# Chevrolet GAP and Extended Warranty



## BogusServiceAnimal (Oct 28, 2019)

Just bought an Equinox, they are practically giving them away presently. I noticed in the extended warranty that they specifically say that commercial use of the vehicle IS covered under the extended warranty and GAP coverage. Is this part of GM's now dissolved partnership with Lyft? At the end of the day, I got a great deal with extended warranty and GAP included and well below the MSRP. Very pleased with my experience. It seems that GM has stepped up their game.


----------



## IthurstwhenIP (Jan 12, 2018)

What made you pick the Equinox. I am curious


----------



## Dekero (Sep 24, 2019)

Yeah but at the end of the day it's a Chevy... Good luck w that.


----------



## BogusServiceAnimal (Oct 28, 2019)

IthurstwhenIP said:


> What made you pick the Equinox. I am curious


Thorough research on reliability, safety, price point, trade in rebate, visibility within the vehicle, safety package is standard, GM seems VERY interested in winning consumers back. With negative equity wrapped in, extended warranty, and GAP, I am still below MSRP. That's pretty hard to beat. It is also a vehicle I could see myself with in 5 years willing to invest to keep if any service issues come up after the warranty has been eclipsed. In short, it's a vehicle I can see myself happy to keep for 7+ years.



Dekero said:


> Yeah but at the end of the day it's a Chevy... Good luck w that.


Equinox has tremendous reliability reviews. Plus, with the 125k extended warranty, I have peace of mind.

31mpg highway is also hard to beat for a vehicle this size at this pricepoint.

I also heavily researched transmissions and car complaint issues on a number of vehicles. I like Jeep Cherokees, but the 9 speed transmission looks like a nightmare, it is also known to randomly stall for no reason. Anything with a dual clutch or CVT I marked off the list. The standard 6 speed trany on the 1.5 Equinox seemed like the most traditional and reliable in terms of maintenance and reliability. There are a lot of young transmission technologies that may offer performance and efficiency but become nightmares on the reliability end. (See Hyundai dual clutch and Mazda CVT.)


----------



## Dekero (Sep 24, 2019)

BogusServiceAnimal said:


> Thorough research on reliability, safety, price point, trade in rebate, visibility within the vehicle, safety package is standard, GM seems VERY interested in winning consumers back.

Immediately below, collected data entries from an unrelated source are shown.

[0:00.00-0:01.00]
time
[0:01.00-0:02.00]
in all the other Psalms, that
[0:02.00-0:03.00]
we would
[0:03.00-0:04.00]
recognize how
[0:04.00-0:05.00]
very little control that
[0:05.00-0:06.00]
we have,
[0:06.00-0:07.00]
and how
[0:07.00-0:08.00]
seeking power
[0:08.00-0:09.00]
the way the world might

With negative equity wrapped in, extended warranty, and GAP, I am still below MSRP. That's pretty hard to beat. It is also a vehicle I could see myself with in 5 years willing to invest to keep if any service issues come up after the warranty has been eclipsed. In short, it's a vehicle I can see myself happy to keep for 7+ years.
> 
> 
> Equinox has tremendous reliability reviews. Plus, with the 125k extended warranty, I have peace of mind.
> ...


Actually that motor has an oil issue.. and has had to be rebuilt on many occasions... Do a little more research... My friend had to trade outta hers after they fumbled the rebuild... No thx... Like I said... Good luck.


----------



## BogusServiceAnimal (Oct 28, 2019)

Dekero said:


> Actually that motor has an oil issue.. and has had to be rebuilt on many occasions... Do a little more research... My friend had to trade outta hers after they fumbled the rebuild... No thx... Like I said... Good luck.


I will take your luck and a free engine if need be. I think you are confusing earlier models' reliability. 2014 forward has been stellar, especially 2017 to now.


----------



## Bubsie (Oct 19, 2017)

Dekero said:


> Actually that motor has an oil issue.. and has had to be rebuilt on many occasions... Do a little more research... My friend had to trade outta hers after they fumbled the rebuild... No thx... Like I said... Good luck.

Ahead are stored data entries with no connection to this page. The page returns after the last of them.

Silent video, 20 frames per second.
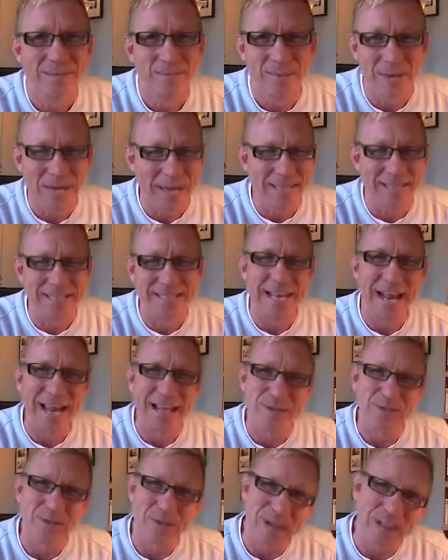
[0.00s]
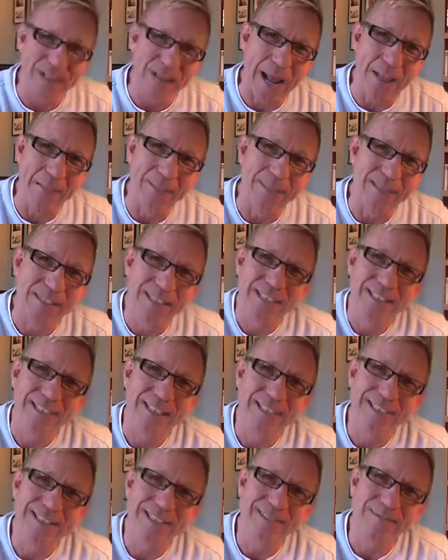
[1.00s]
begins and ends with steps.
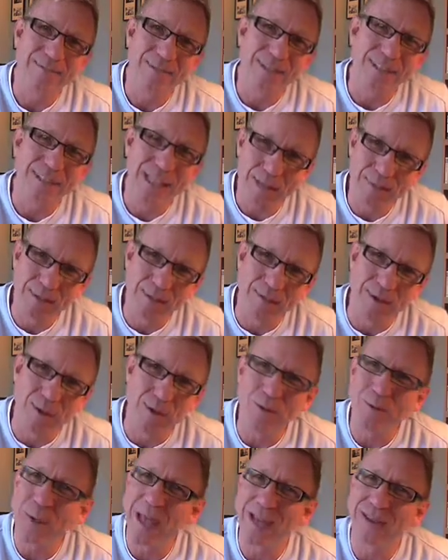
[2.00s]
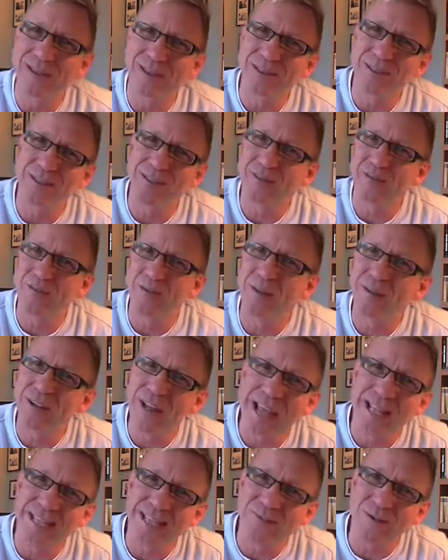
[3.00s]
It's the steps of a good man, not the river
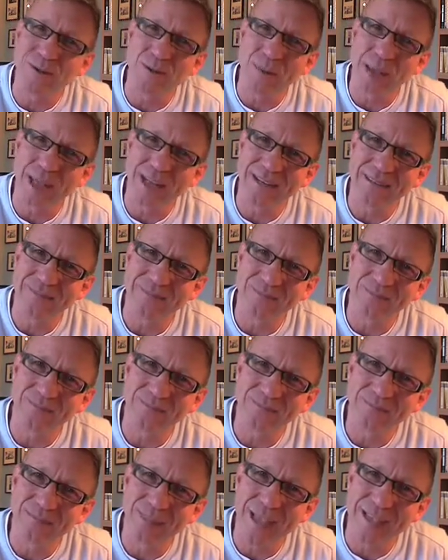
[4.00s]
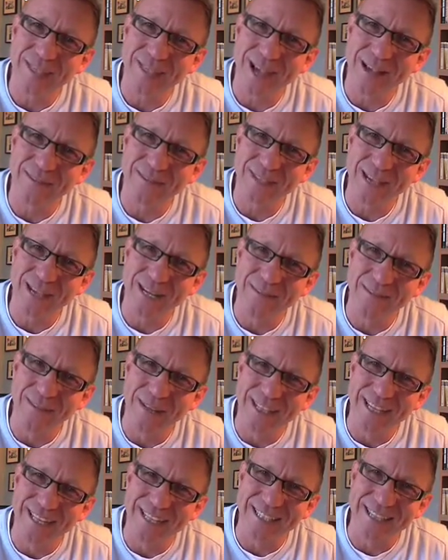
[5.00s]
dance of a good man, as I've said a
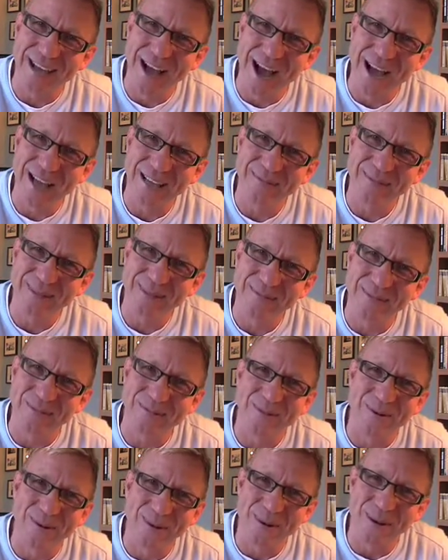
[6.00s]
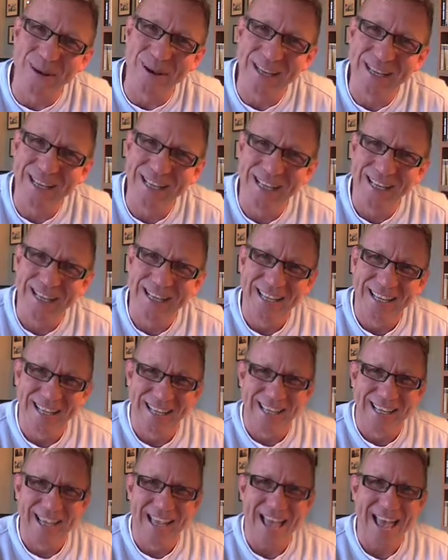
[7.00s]
million times before.
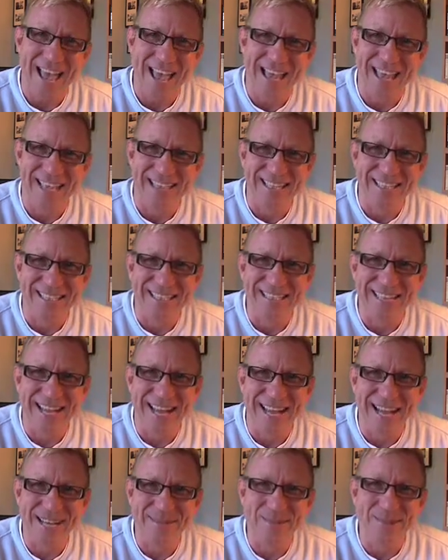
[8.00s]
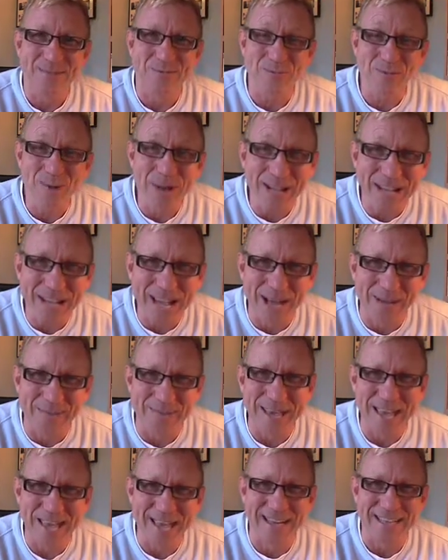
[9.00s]
And it's really helped
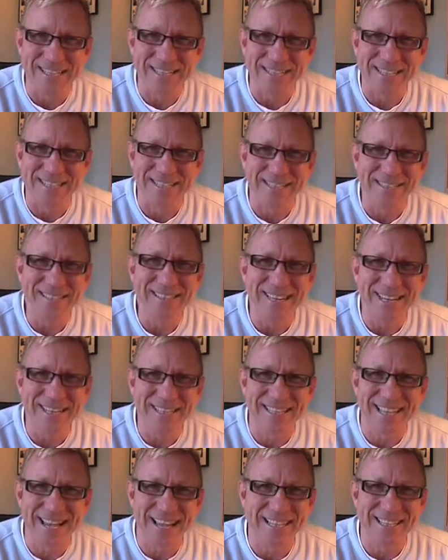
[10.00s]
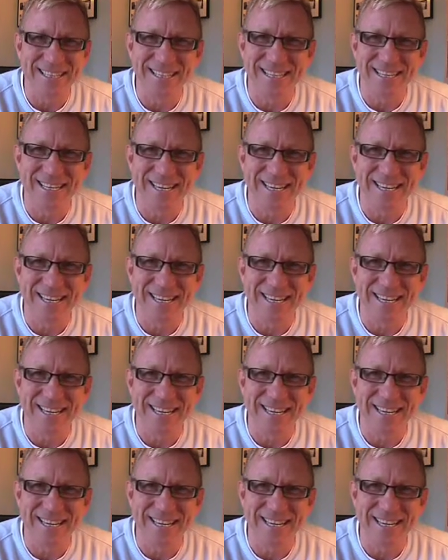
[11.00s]
me out, I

The 2.4l ecotec had a large number of very serious issues, the cam timing chain, PCV, exhaust manifold, door rust, and fuel pump, in addition to the oil consumption problems due to faulty piston rings. Not sure if the 1.5 is any better.

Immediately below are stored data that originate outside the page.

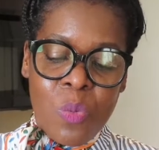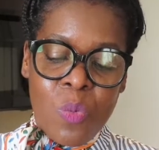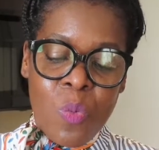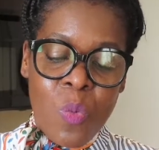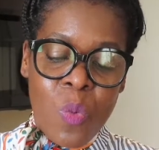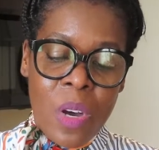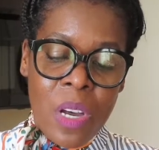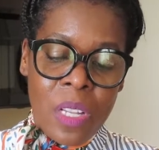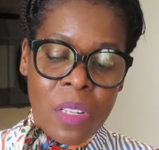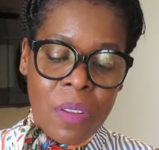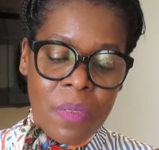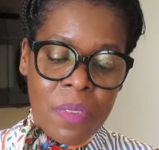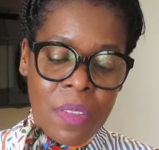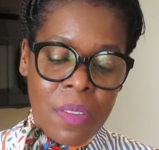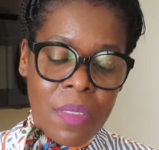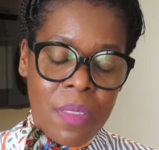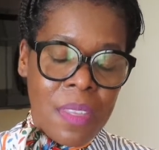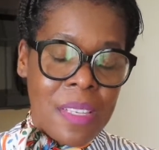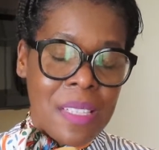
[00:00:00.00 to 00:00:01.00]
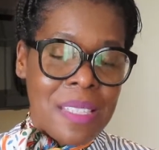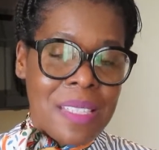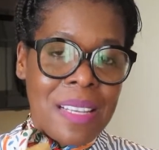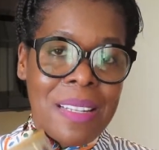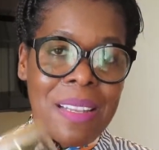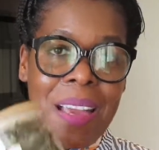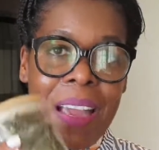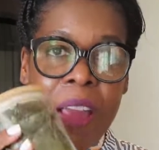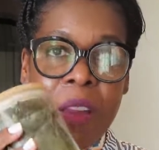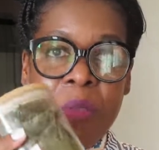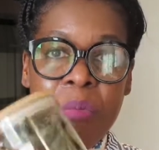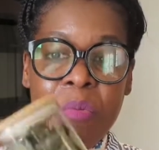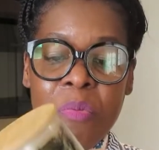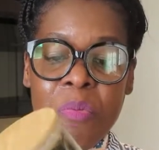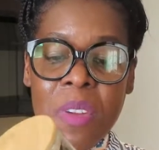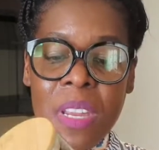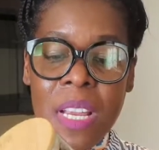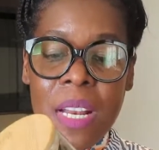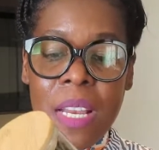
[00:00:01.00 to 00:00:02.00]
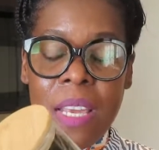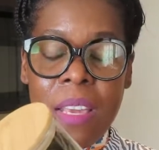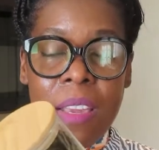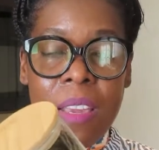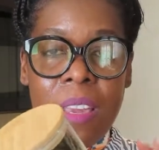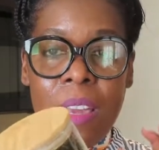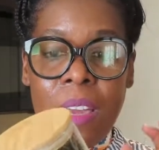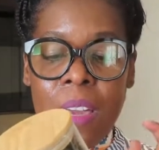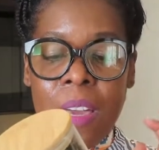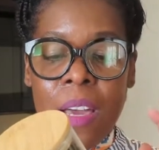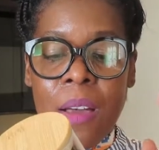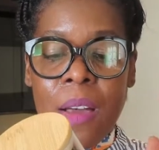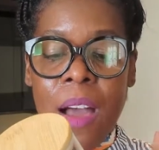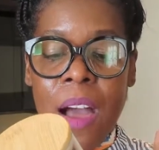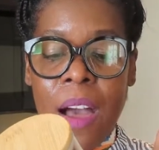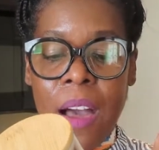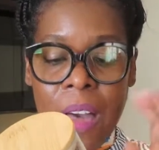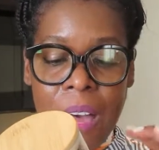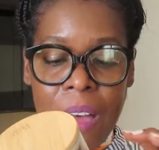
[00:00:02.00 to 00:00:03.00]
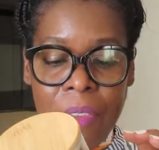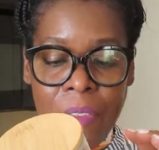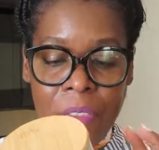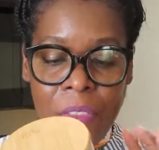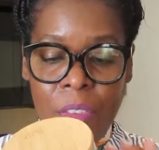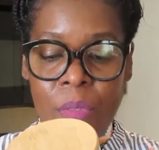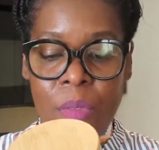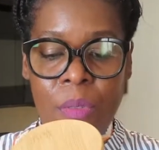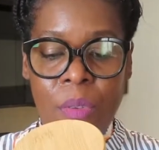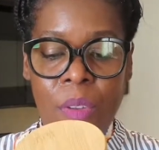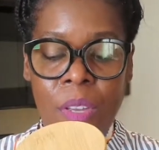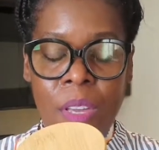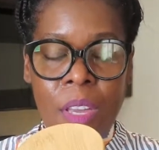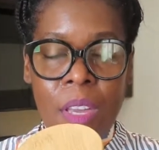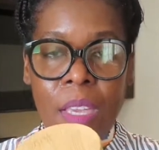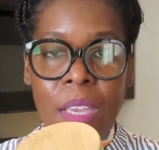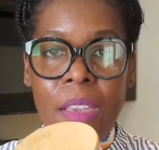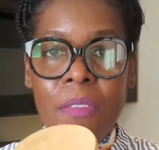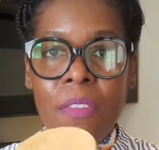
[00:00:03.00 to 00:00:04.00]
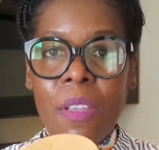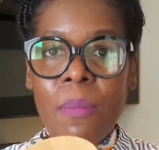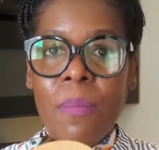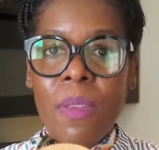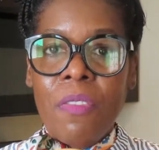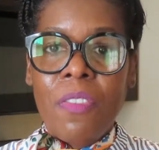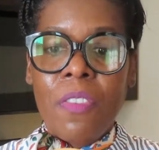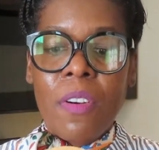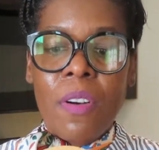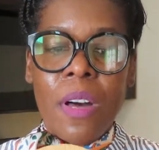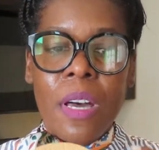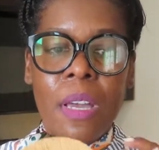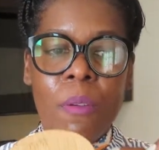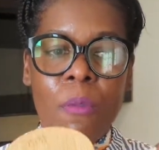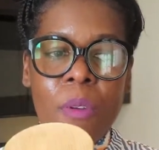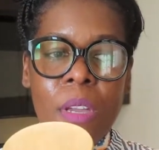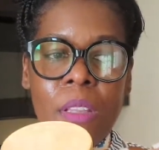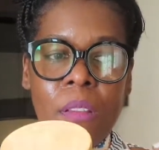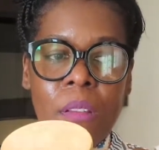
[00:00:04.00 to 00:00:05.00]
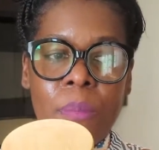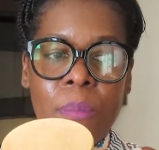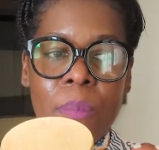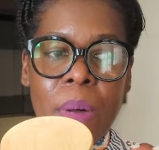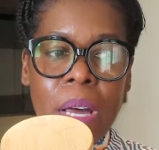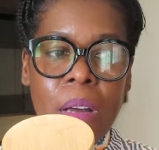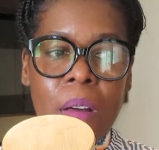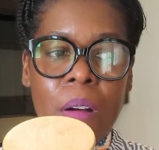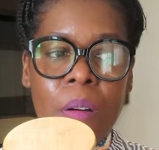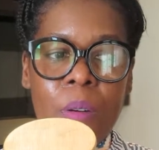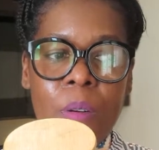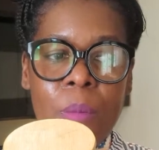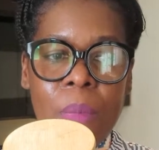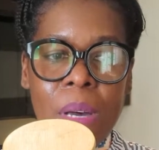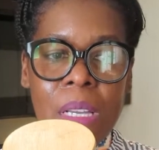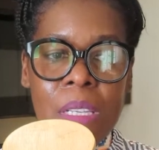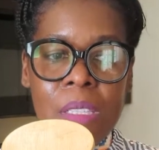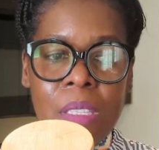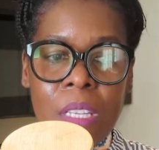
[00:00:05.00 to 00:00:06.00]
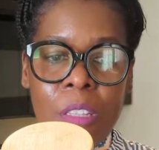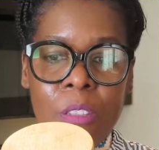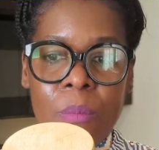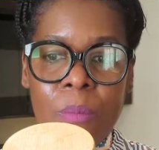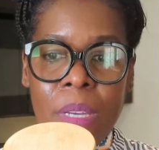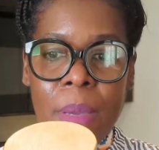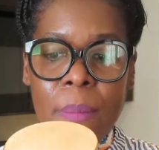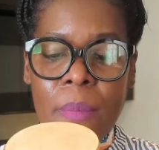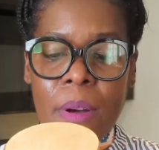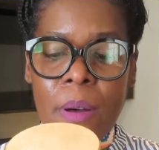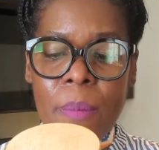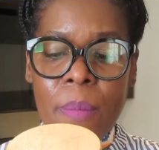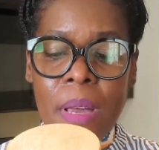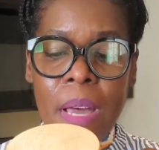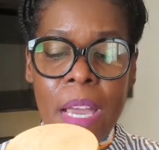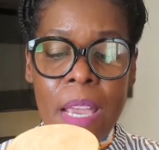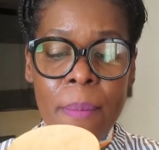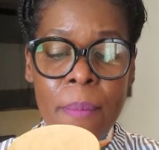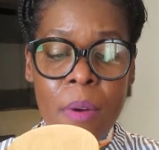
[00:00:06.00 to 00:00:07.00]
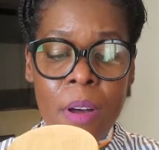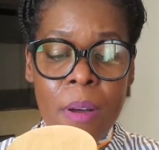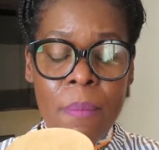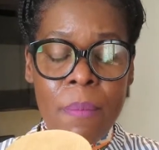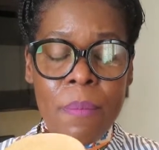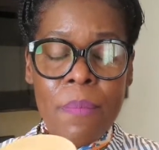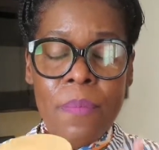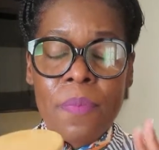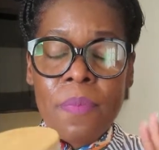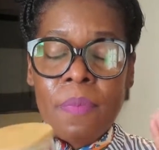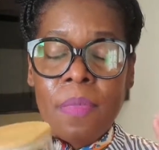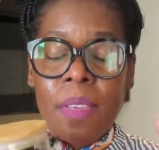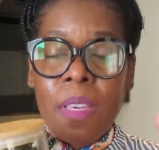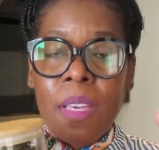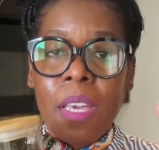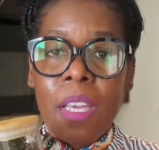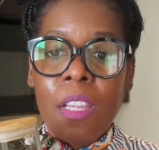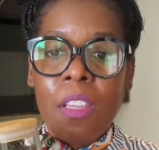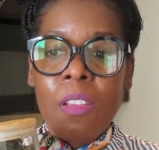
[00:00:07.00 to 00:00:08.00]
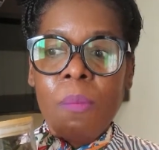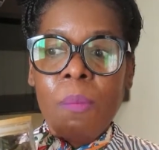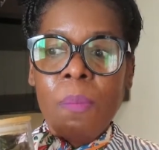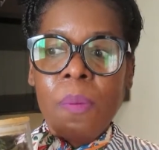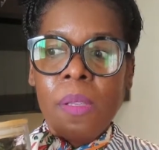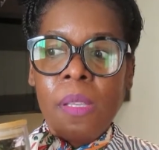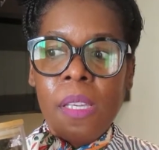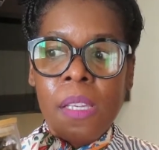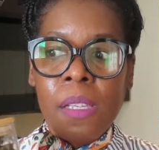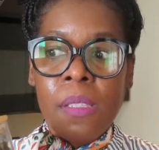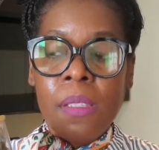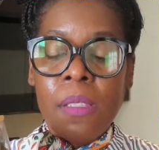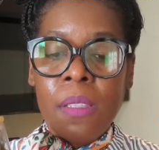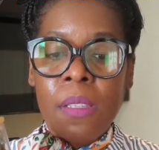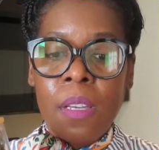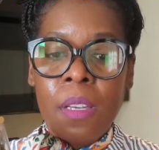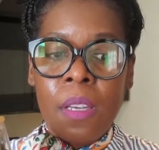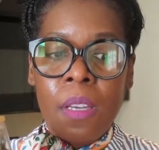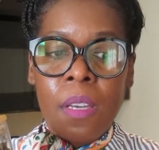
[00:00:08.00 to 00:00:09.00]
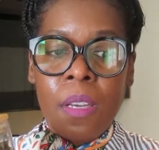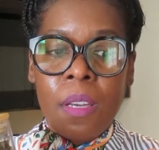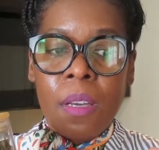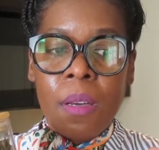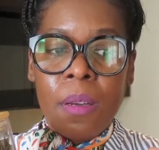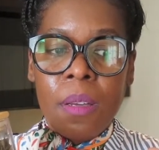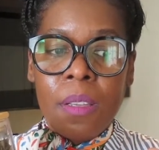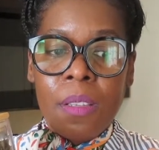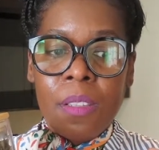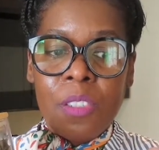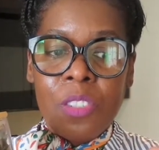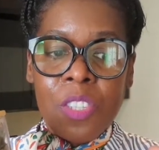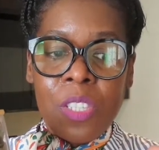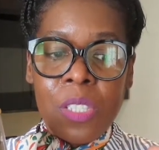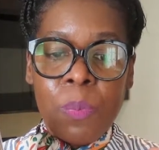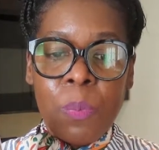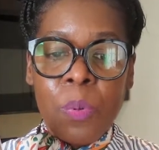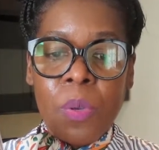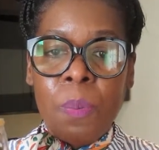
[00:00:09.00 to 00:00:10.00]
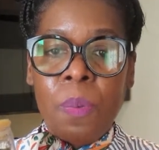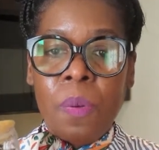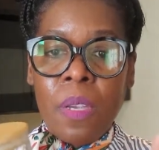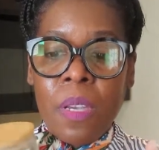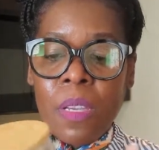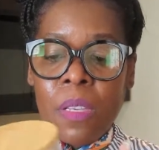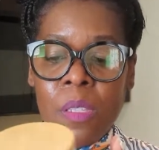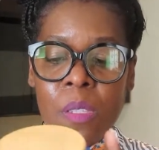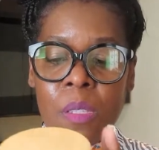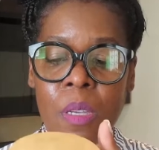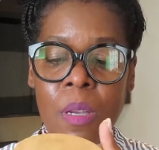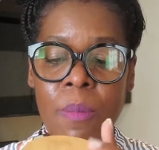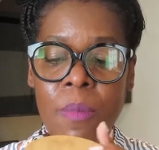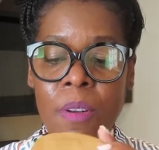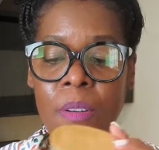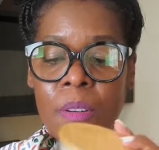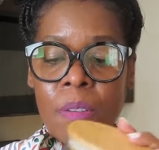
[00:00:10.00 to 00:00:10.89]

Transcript: one of the things that I really have to. Even before I went back home, I said to my mom, "Hi mom, can you please just prepare some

A colleague had the 2.4 and engine failed just a few thousand prior to warranty expiration, new engine and then she traded that for the v6 model which isn't bad in the upper trim levels.

However I can't imagine the issues in earlier years would help with resale values of newer model years.


----------



## BogusServiceAnimal (Oct 28, 2019)

Bubsie said:


> The 2.4l ecotec had a large number of very serious issues, the cam timing chain, PCV, exhaust manifold, door rust, and fuel pump, in addition to the oil consumption problems due to faulty piston rings. Not sure if the 1.5 is any better.
> 
> A colleague had the 2.4 and engine failed just a few thousand prior to warranty expiration, new engine and then she traded that for the v6 model which isn't bad in the upper trim levels.
> 
> However I can't imagine the issues in earlier years would help with resale values of newer model years.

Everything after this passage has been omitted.